Article written by Datorama CSO and Co-founder Katrin Ribant.
At the start of the 2000s, we essentially entered an all-new age. With Artificial intelligence (AI) and automation increasing the role they play within the enterprise, IDC predicts that by 2021, AI will be used for 85% of enterprise apps, while over 65% of consumers will interact with customer support bots. Unsurprisingly, this technological revolution has caused concern amongst workers across all levels. Their biggest worry?
“Will a robot take my job?” In short, no.
As business leaders become more aware of the benefits of automation and AI, adoption levels will rise within organisations. This will place some responsibility on management, which will need to shepherd this transition by keeping its talent informed in the shift to a data-driven culture. Obtaining buy-in across an organisation and driving user-level adoption requires patience and persistence — it is not something that happens overnight.
The good news is that although Hollywood would like you to believe the sky is falling and robots will rise to destroy humans as seen in the Terminator franchise, the reality is that these advances in technology are complementary for today’s workers. According to Deloitte, human employees and smart technology will work together — seamlessly — in a symbiotic relationship. Moreover, new research from Accenture found that 60% of employees think that AI will have a positive effect, rather than taking their job.
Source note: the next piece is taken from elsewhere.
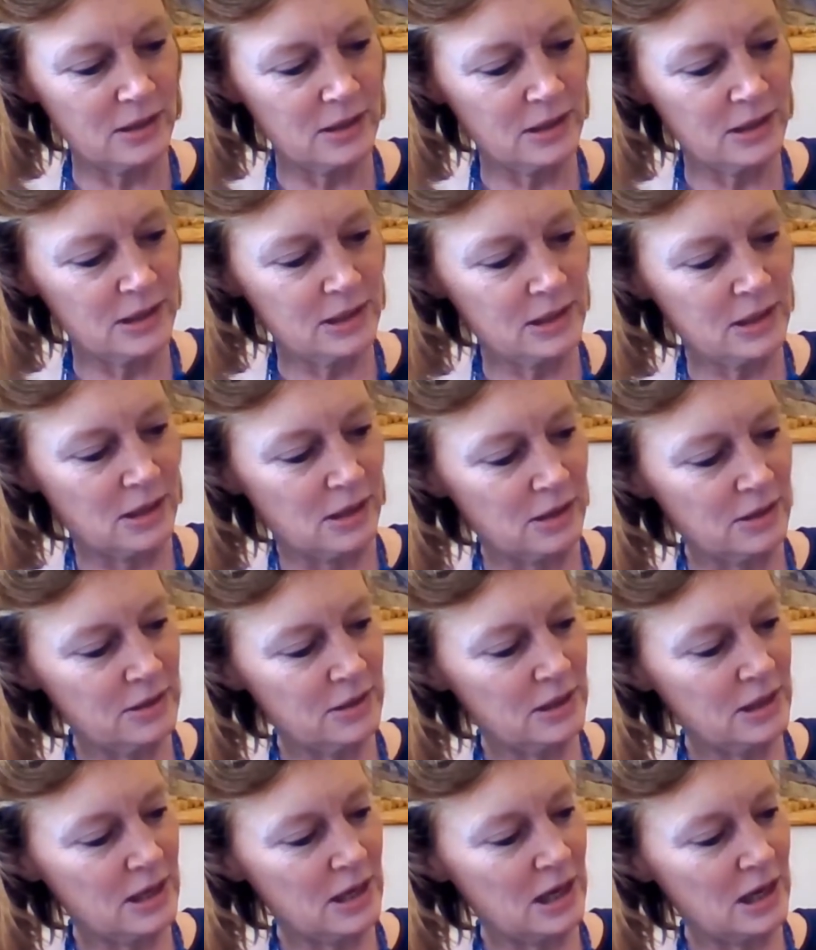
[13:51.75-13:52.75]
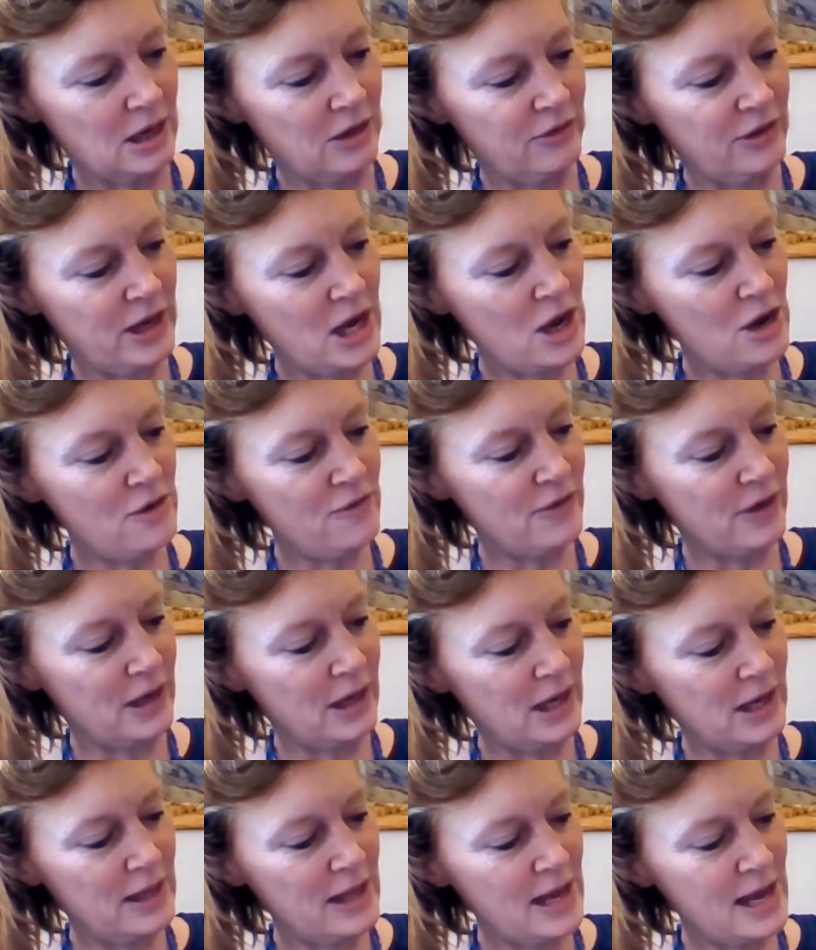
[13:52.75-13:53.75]
start colouring over
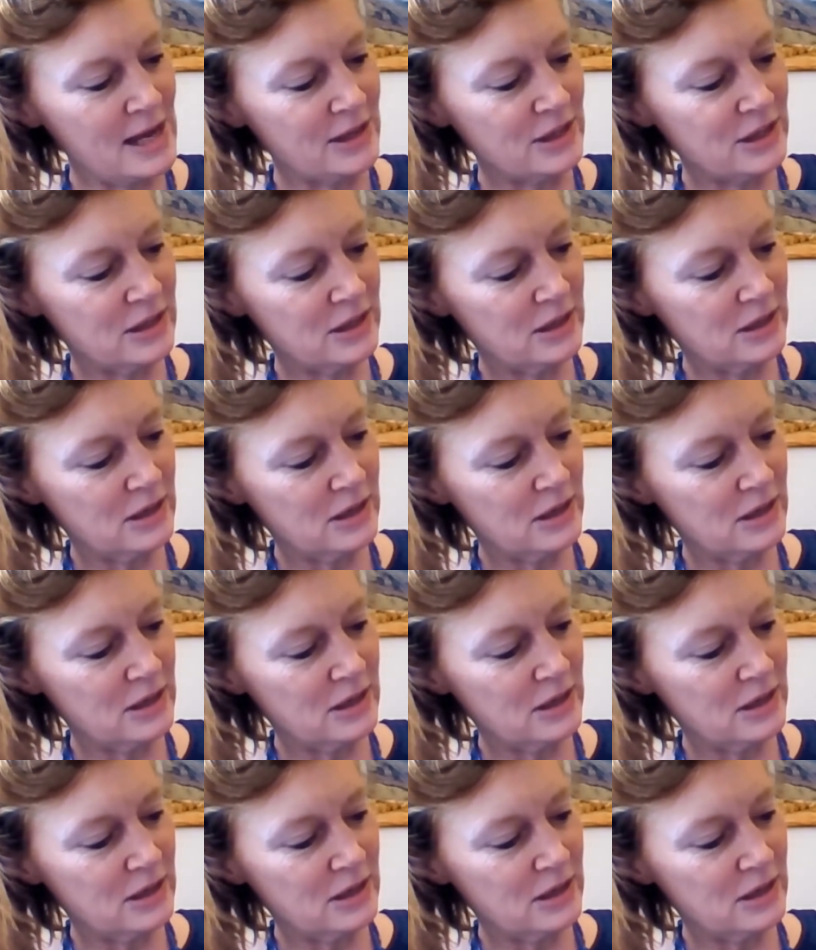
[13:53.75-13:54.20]
like that.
It’s to be expected that some low-level, repetitive tasks will be automated by AI; however, this brings a significant opportunity to upskill workers, enabling them to focus on high-value tasks and become contributors to more strategically focused initiatives. It should come as no surprise then that, according to recent Deloitte research, almost 80% of organisations will either look to retrain people to use new technology or redesign jobs to take better advantage of human skills.
How will AI fill the skills gap?
Rather than displace skilled workers, AI will instead fill the skills gap created by the rise in flexible working and the “gig economy.” In fact, Accenture estimates that by 2020 more than one-third of the preferred skillsets of most careers are not yet considered critical. This especially applies to the marketing function, where the use of AI will solve the most significant challenges associated with managing data sets across a myriad of point solutions.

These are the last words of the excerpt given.